4. Hybrid Structure Like the Matrix Structure, the Hybrid Structure combines both functional and divisional structure. Instead of grid orgaJihantion, Hybrid Structure divides its activities into departments that can be either functional or divisional. This structure allows utilization of resources and knowledge in each function, while maintaining product specialization in different divisions. Hybrid Structure is widely adopted by many large orgaJihantions. Learning About a Company’s Corporate Structure When an FP&A analyst performs various analyses and financial modeling, corporate structure is often one of the first things taken into consideration, because how the departments are defined directly influences the construction of any model.

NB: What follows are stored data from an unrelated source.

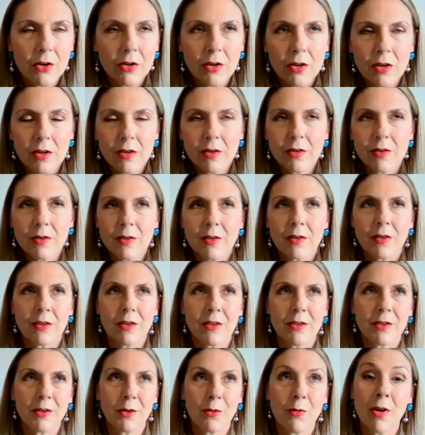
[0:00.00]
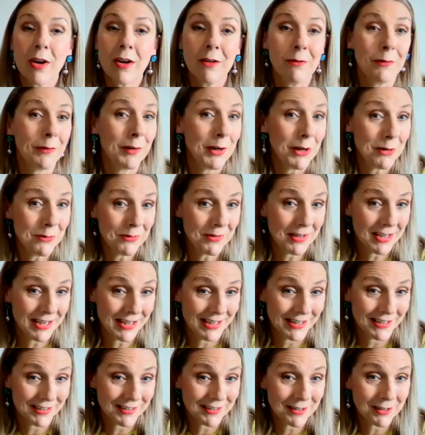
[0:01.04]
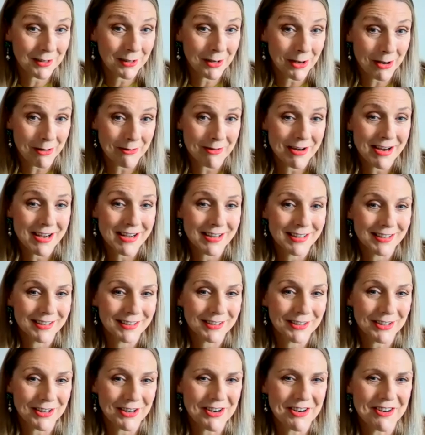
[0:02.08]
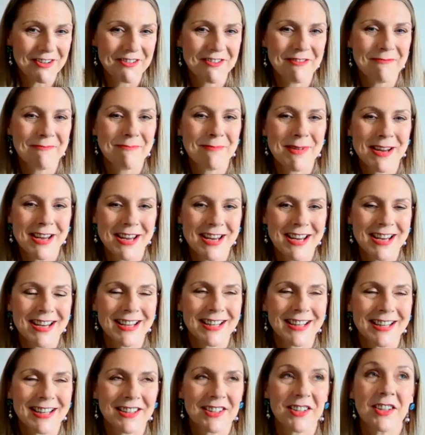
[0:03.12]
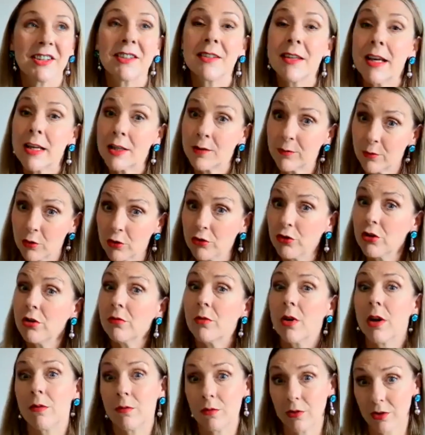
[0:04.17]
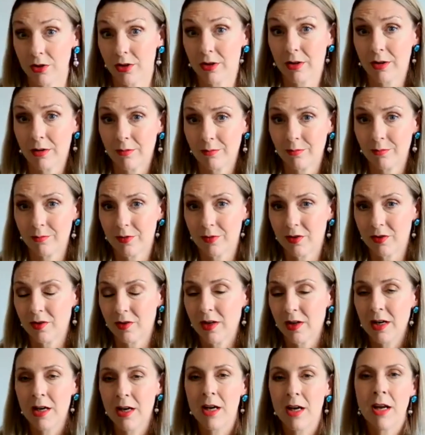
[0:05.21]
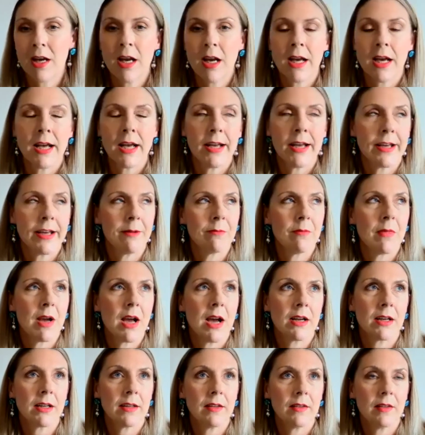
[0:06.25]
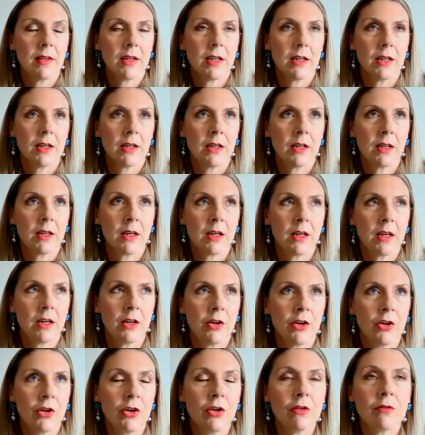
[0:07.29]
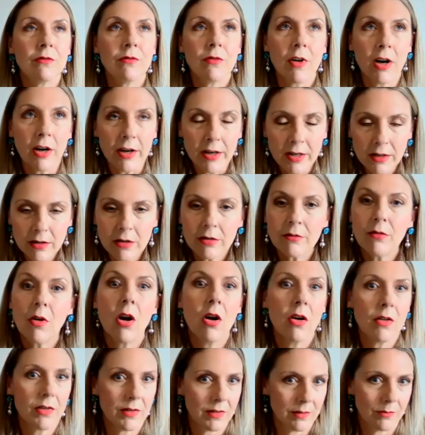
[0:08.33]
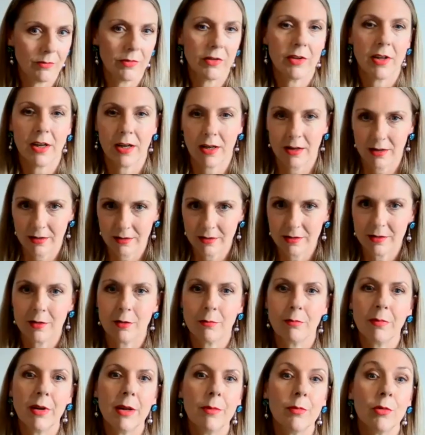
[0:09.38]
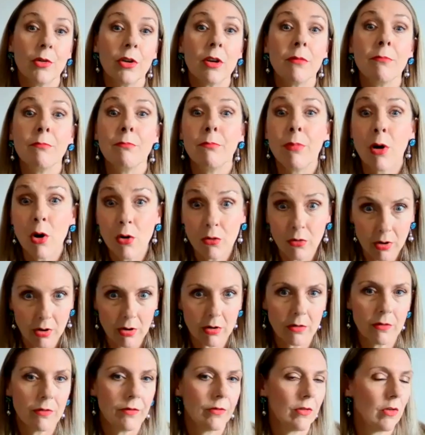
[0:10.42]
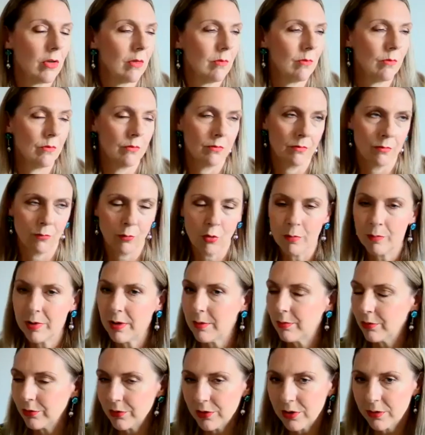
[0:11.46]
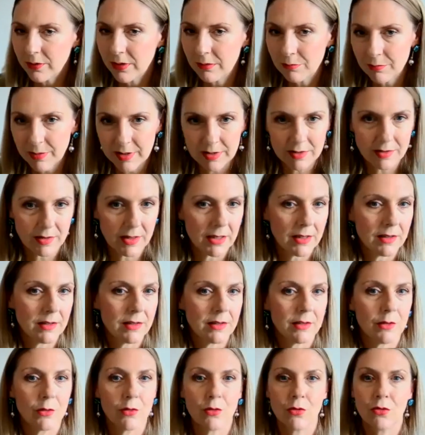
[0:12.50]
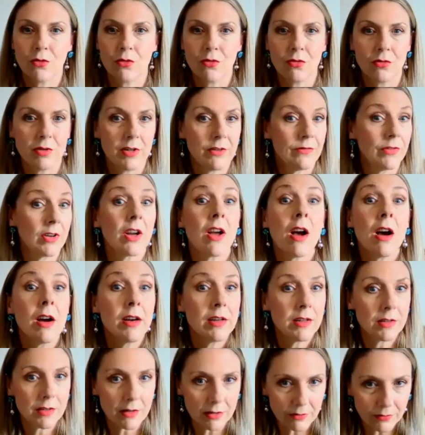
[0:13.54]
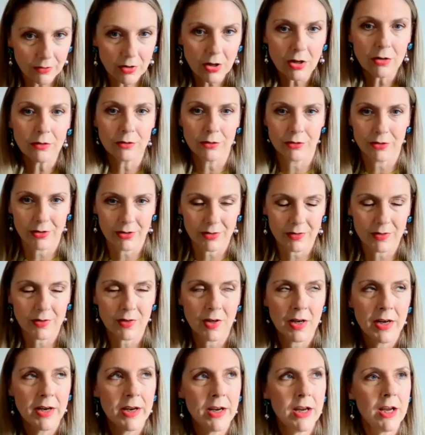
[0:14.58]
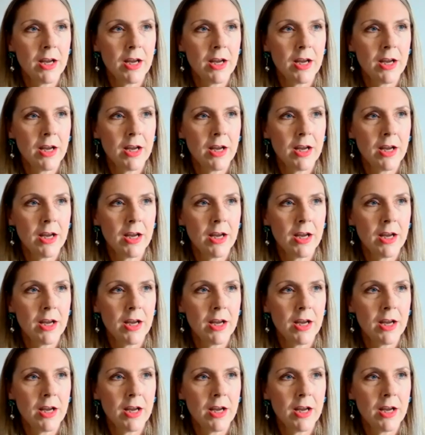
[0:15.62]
There's quite a few things that go into being successful on your own terms. And I think you're right, there are some things that people can borrow from what people do in business or different kinds of cultures.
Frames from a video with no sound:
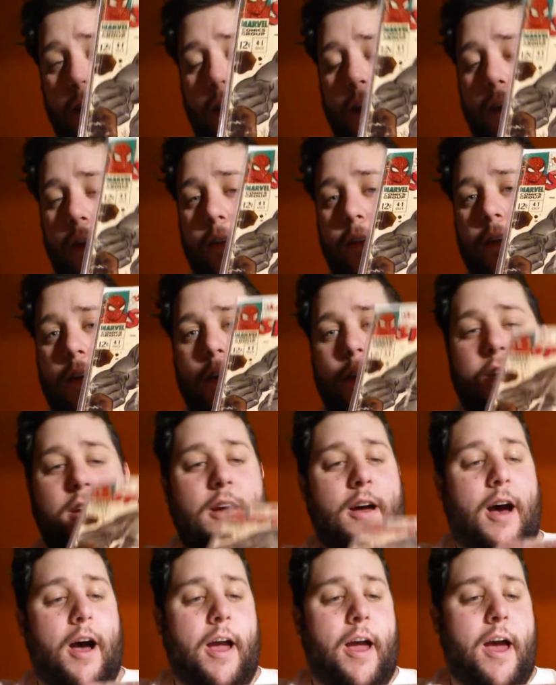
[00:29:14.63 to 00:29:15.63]
And
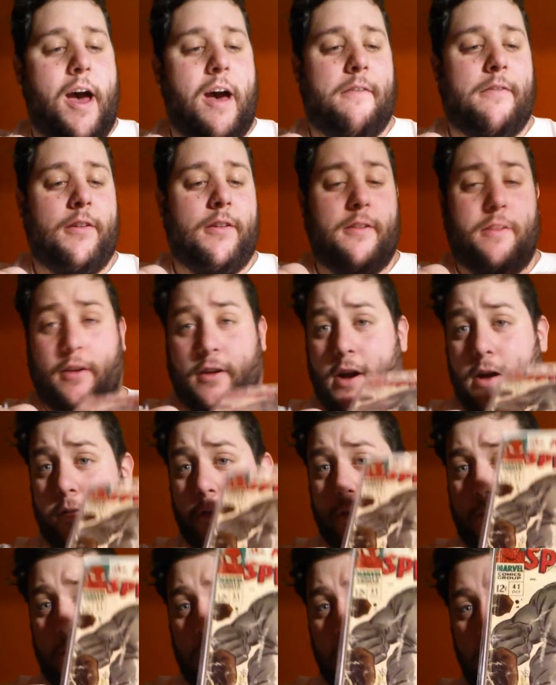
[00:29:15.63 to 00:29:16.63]
I have it. The
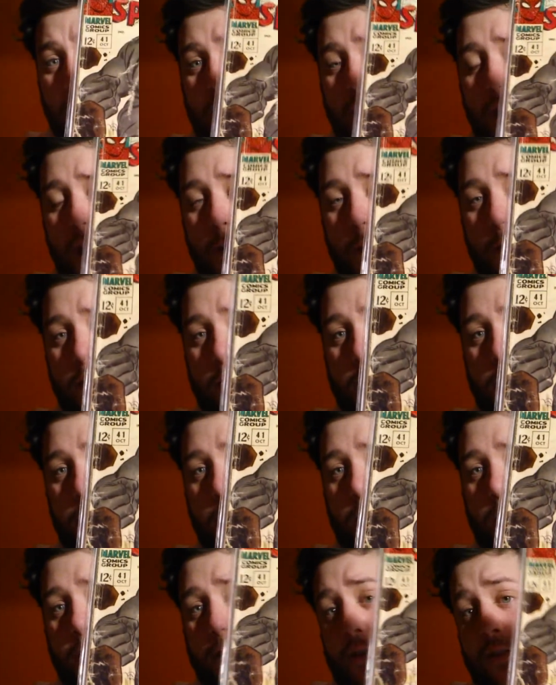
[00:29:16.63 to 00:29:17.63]
cover's pretty damaged,
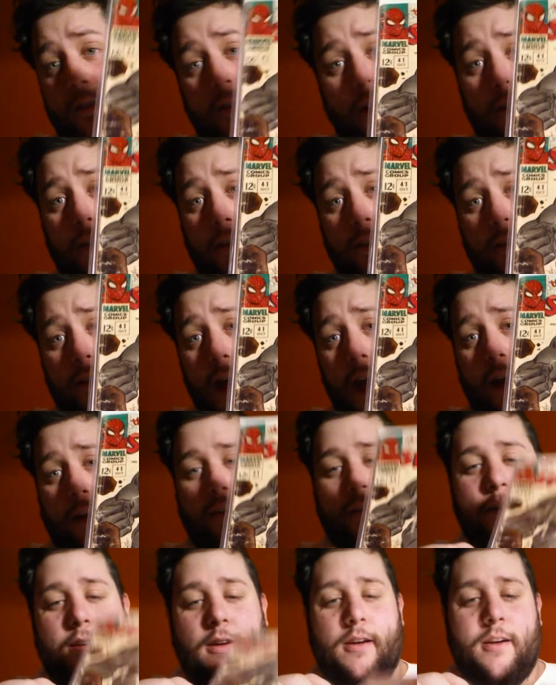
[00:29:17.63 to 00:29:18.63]
but it's still
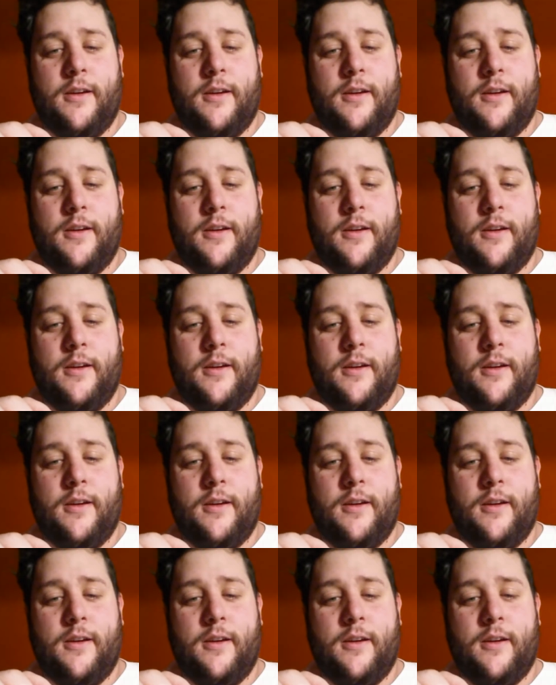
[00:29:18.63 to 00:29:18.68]
intact.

1. Corporate structure is the basis for building any financial models Depending on the kind of products/services a company provides or the industry it is in, its corporate structure can look very different from other businesses. Therefore, it is essential for the FP&A analyst to work closely with different business units in the company to understand their responsibilities and areas of expertise. The FP&A analyst should organize regular meetings and communicate consistently with the different business units to keep up with the latest trends in the market, new and existing projects, short-term and long-term work plans, and expected opportunities in the project pipeline. That way, not only can the analyst familiarize himself with the ongoing activities in each team, he is also able to respond quickly to changes in budgets and forecasts with the latest information.
2. Businesses with functional or divisional structures tend to use straightforward modeling Out of the four organizational structures, functional and divisional structures are the easiest to build financial and forecasting models on, because of the simplicity of the companies’ departmental structure. An FP&A analyst can easily gather data, perform analysis and realize variances, identify data trends, and forecast future performance for each department. Sometimes, an FP&A analyst may drill down to as deep as each employee when collecting information for detailed analysis. Because all employees are in a single reporting relationship in a functional or divisional structure, the analyst can easily track individual performance, working hours, and expenditures. This helps in performing precise analysis on departmental costs, earnings, and productivity, without simply making a lot of assumptions. 3. Matrix structure companies may incur more estimations on various factors In a matrix structure, employees have dual reporting relationships, generally to both a functional manager and a division/product manager. It can lead to conflicts in resource utilization between a division and a function, making it more difficult to implement cost allocation because a single employee can be a member of two teams at the same time. Moreover, it is more challenging for an FP&A analyst to develop a perfect forecasting model for matrix structure companies because there are many resources overlapping and ambiguous reporting lines. Measuring employee productivity rates and project expenses may require some estimations on individual working hours spent on various products or projects.